The j-curve: German imports in 2008

The following graph is taken from Deutsche Bundesbank. It shows:

year and month /  exports / – adjusted / imports / – adjusted / net / – adjusted

Now here’s the point: why are imports (blue) falling while exports (yellow) have been flat so far this year? Of course, a perfect co-movement of imports and exports is not to be expected. Still, Germany has a trade surplus with rest of the world, plus the euro is strong and should make imports relatively cheap. That should lead to an increase in imports. It seems that German consumer demand is faltering significantly. Or maybe imports are more cost-sensitive to rising transport costs?

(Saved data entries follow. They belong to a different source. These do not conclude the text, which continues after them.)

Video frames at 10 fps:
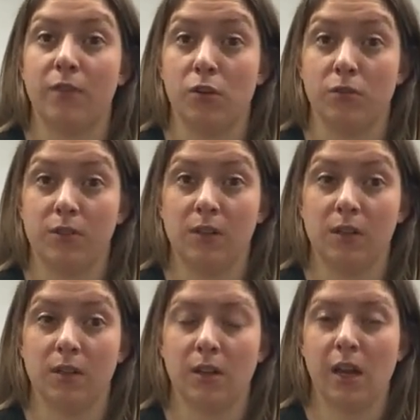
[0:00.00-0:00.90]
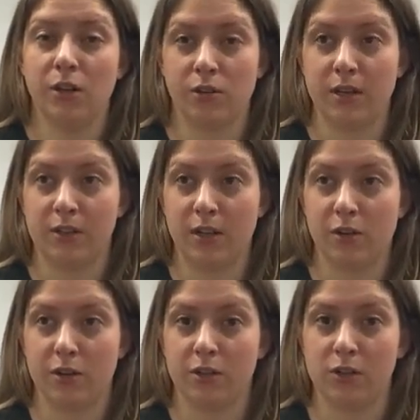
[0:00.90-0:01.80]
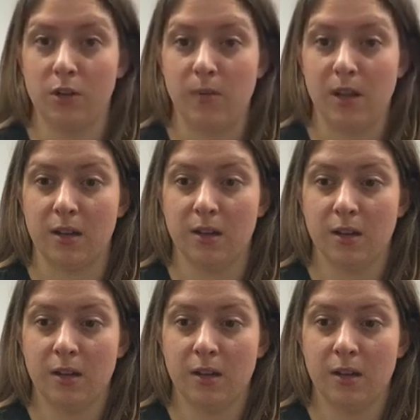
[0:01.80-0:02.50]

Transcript: foods and drinks that you're consuming.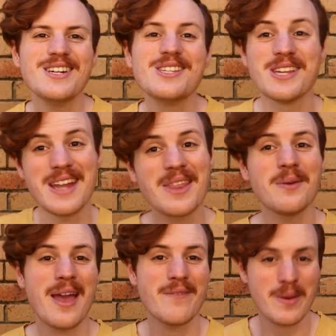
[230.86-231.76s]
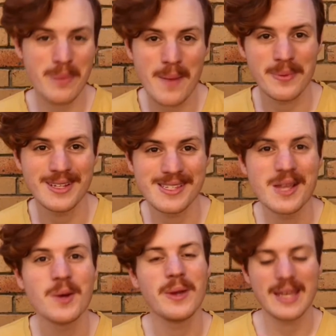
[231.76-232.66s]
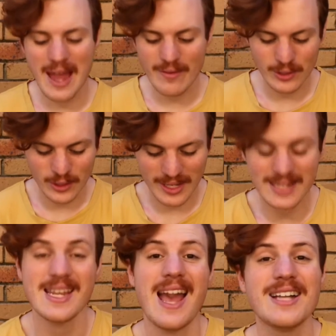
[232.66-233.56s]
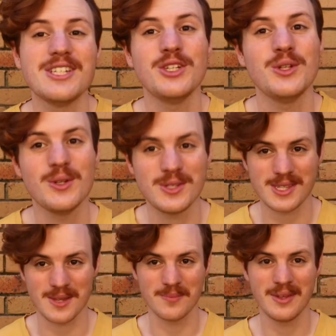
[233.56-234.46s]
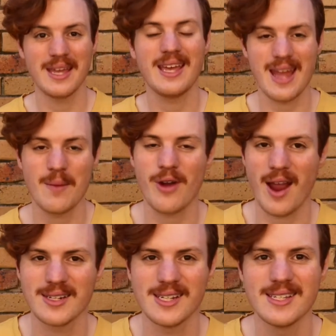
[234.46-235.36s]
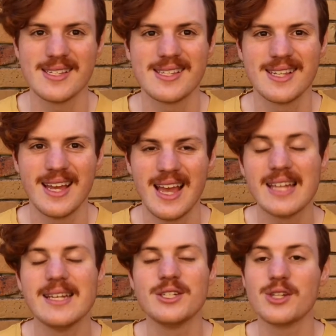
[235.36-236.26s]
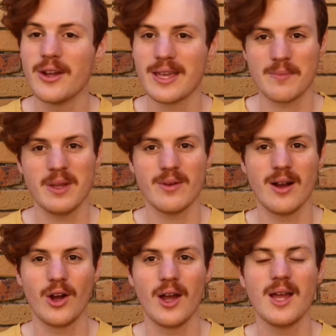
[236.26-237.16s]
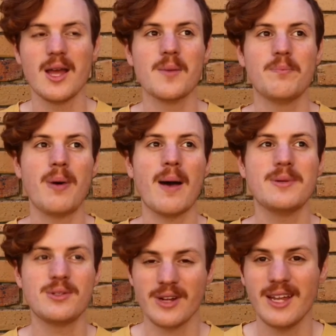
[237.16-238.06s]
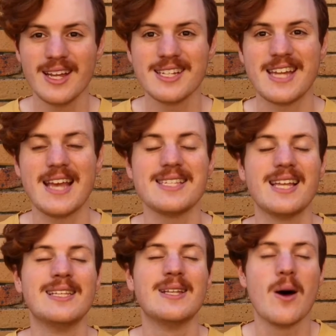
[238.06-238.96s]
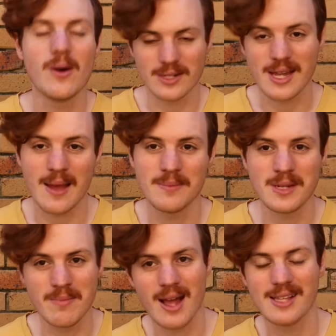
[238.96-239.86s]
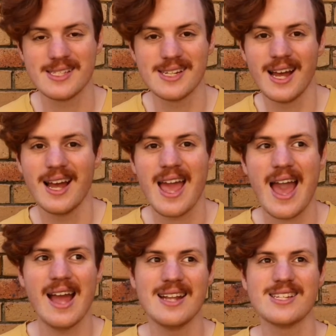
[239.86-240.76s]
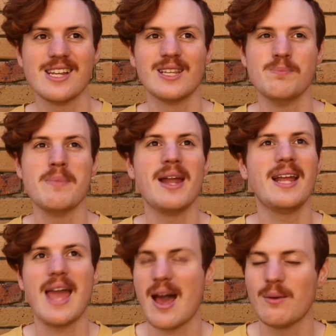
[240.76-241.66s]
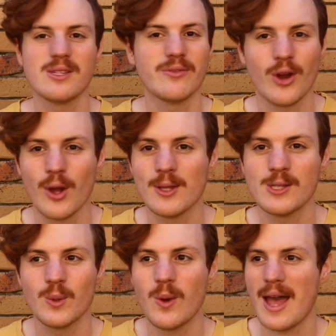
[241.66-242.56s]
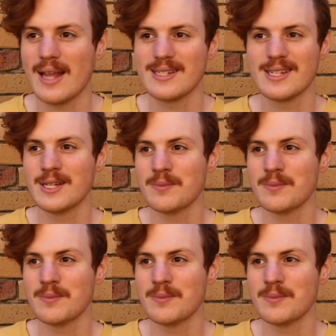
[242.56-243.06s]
So now that we have our puppets, we can have a look into how to use them in our practice. Now don't get me wrong, puppetry takes a long time to master and many hours of rehearsal andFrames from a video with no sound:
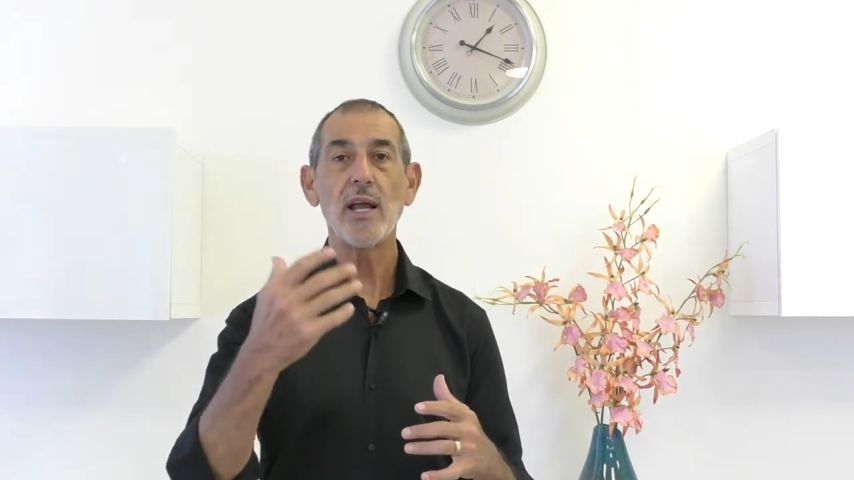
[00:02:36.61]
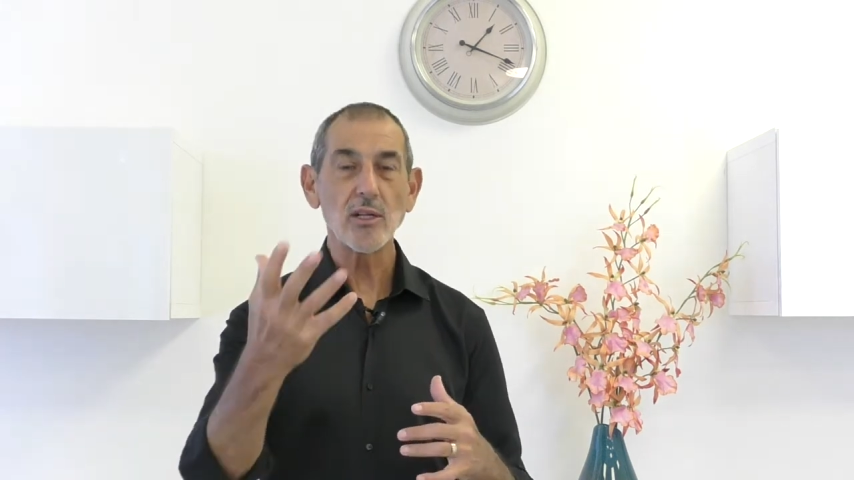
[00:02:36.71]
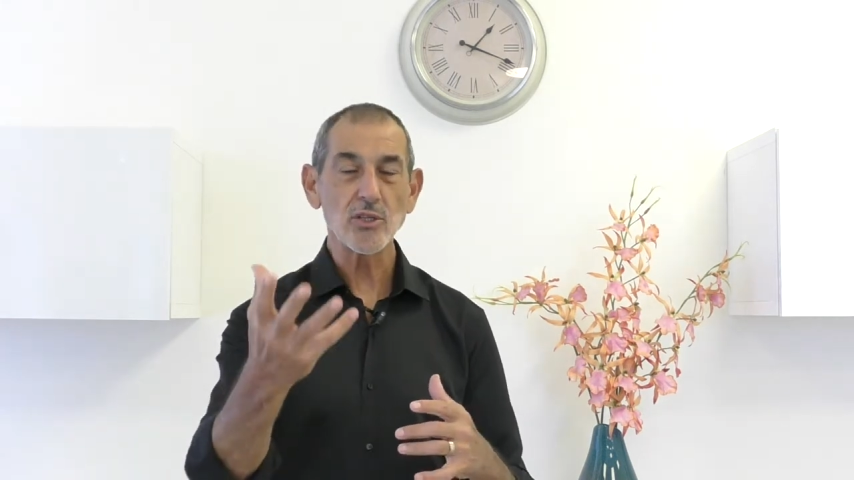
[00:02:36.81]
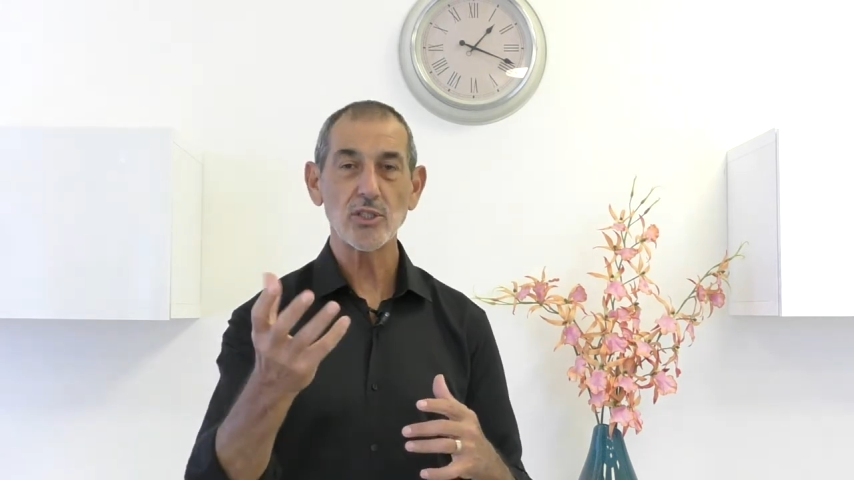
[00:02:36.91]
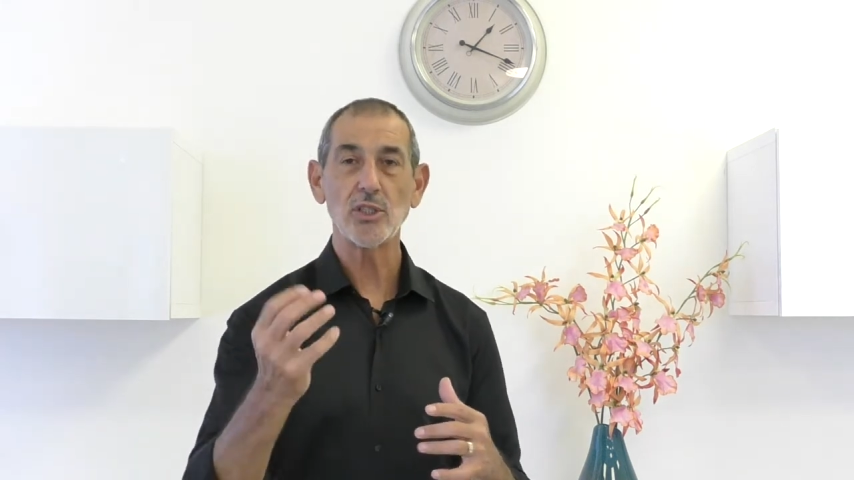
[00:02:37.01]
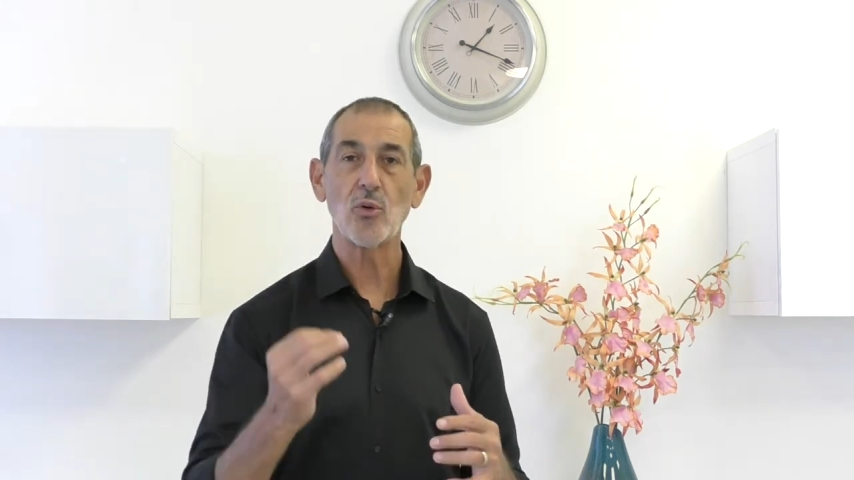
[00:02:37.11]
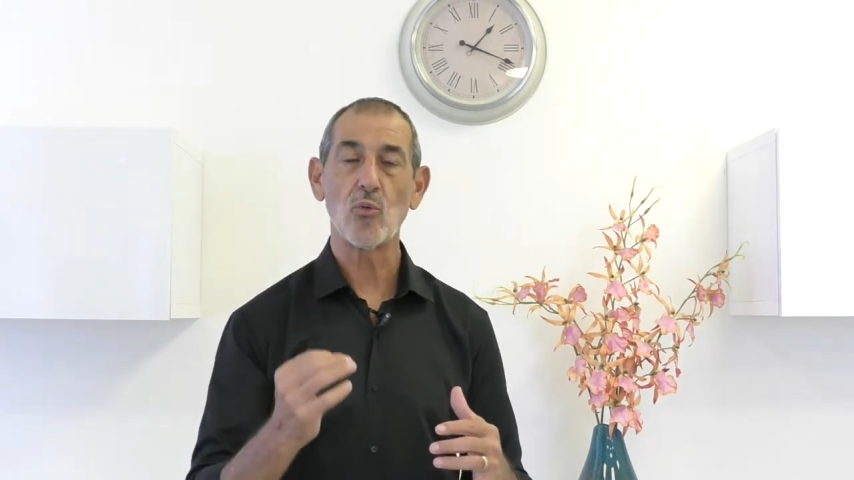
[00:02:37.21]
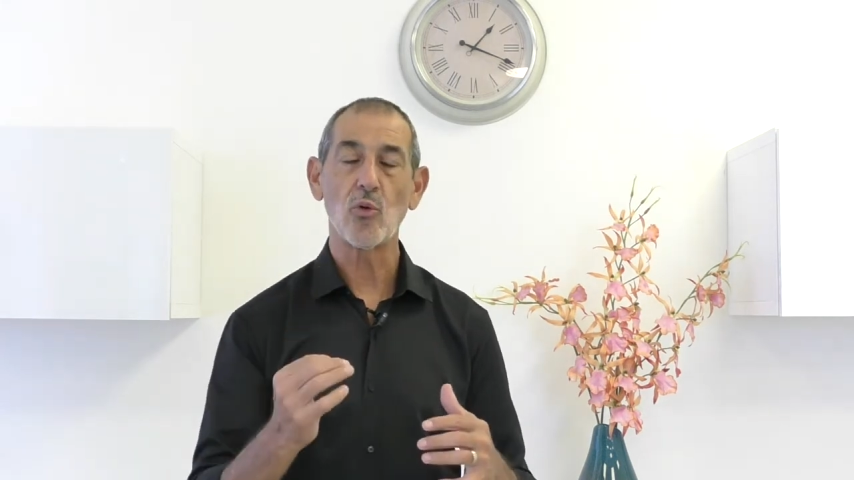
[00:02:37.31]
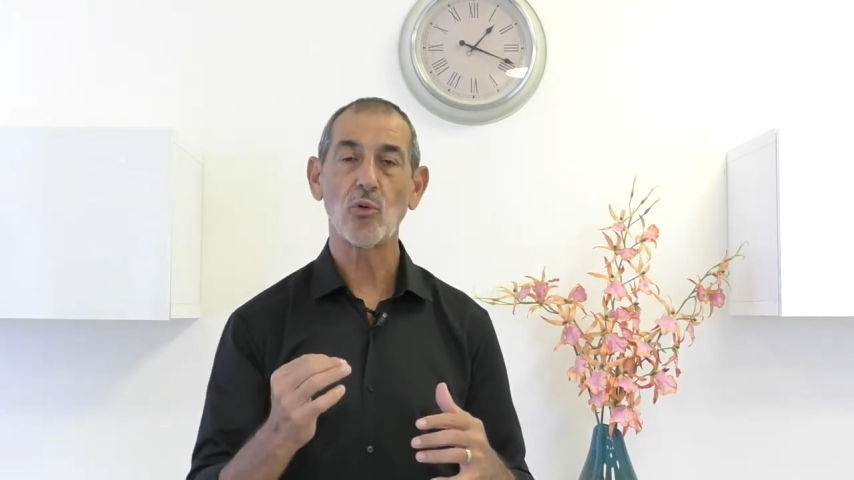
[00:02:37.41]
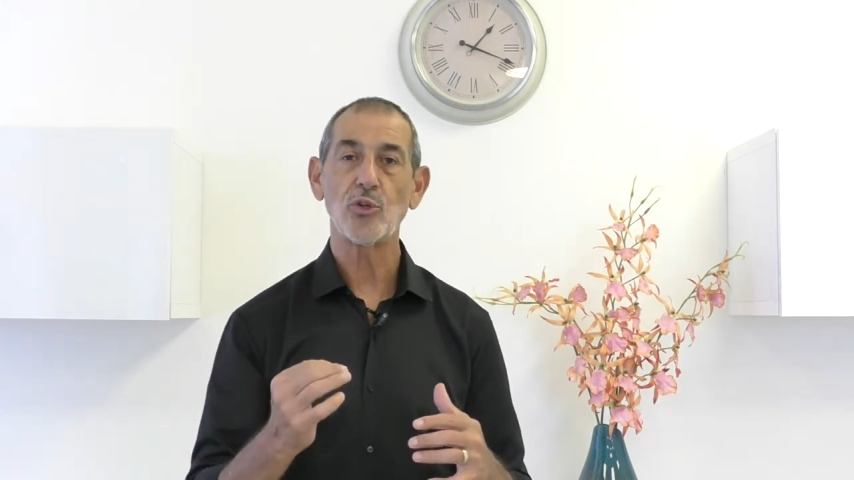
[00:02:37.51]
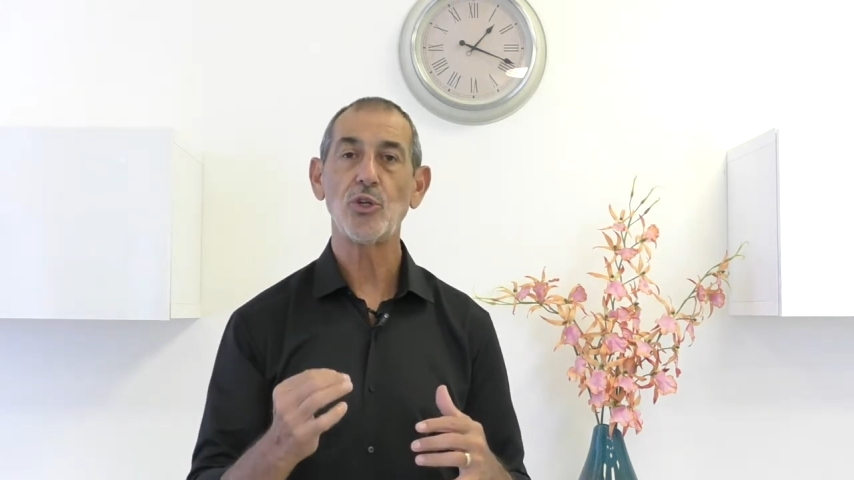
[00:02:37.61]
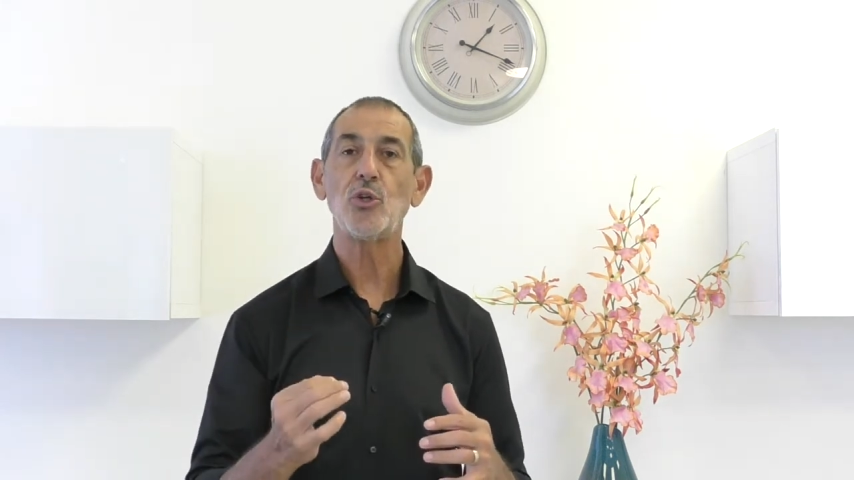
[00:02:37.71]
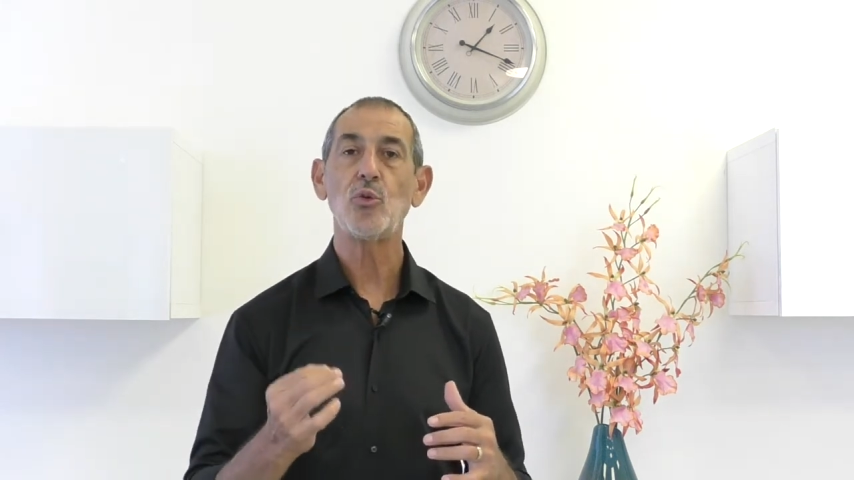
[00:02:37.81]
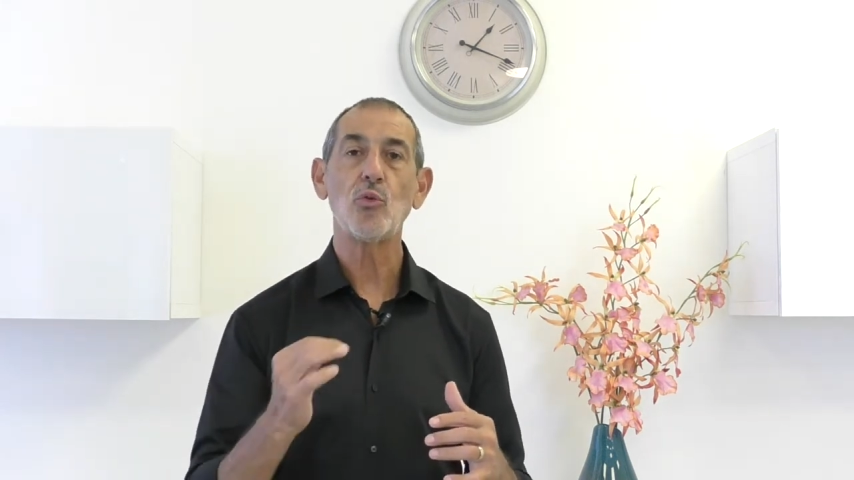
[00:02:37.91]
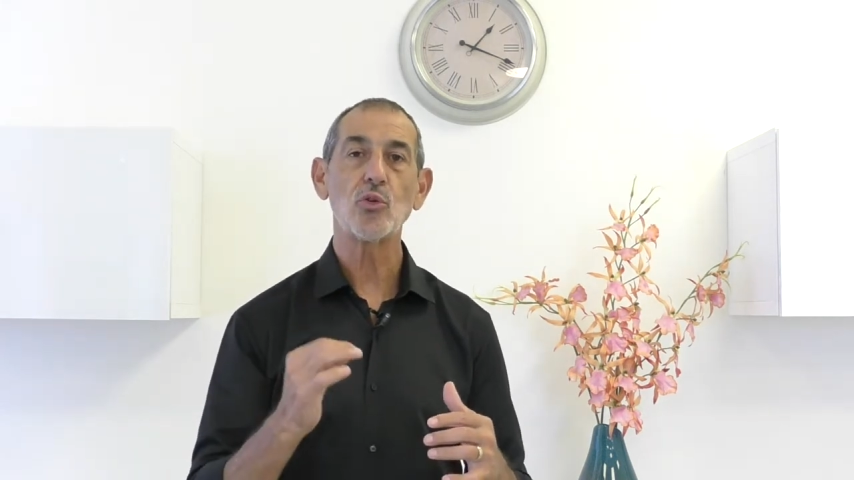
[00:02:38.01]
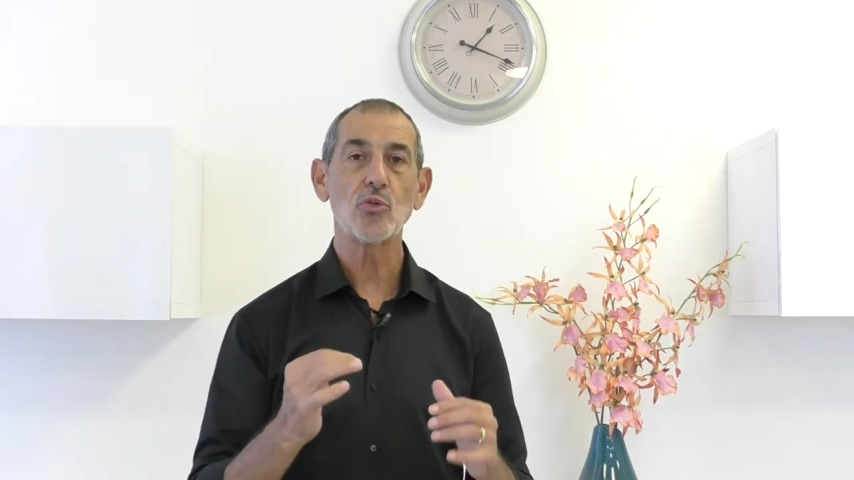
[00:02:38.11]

else in the world and you want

The answer is probably: none of the above, but the simple application of the so-called j-curve. As a currency appreciates, imports get cheaper. Keeping the quantity of imports constant, the total bill for imports will decline. After some time, people will realize that imports are cheaper and start buying more of them. This leads to an increase in the total value of imports which should overcompensate the preceding drop. This is very likely the story that has unfolded so far. By the way: the price of oil has risen so far this year, so oil is probably not in the story. Declining demand might be part of the explanation, however. The next few months might bring new insights. Which reminds me of the new Business Cycle Clock by Eurostat. It’s a quarter to recession, isn’t it?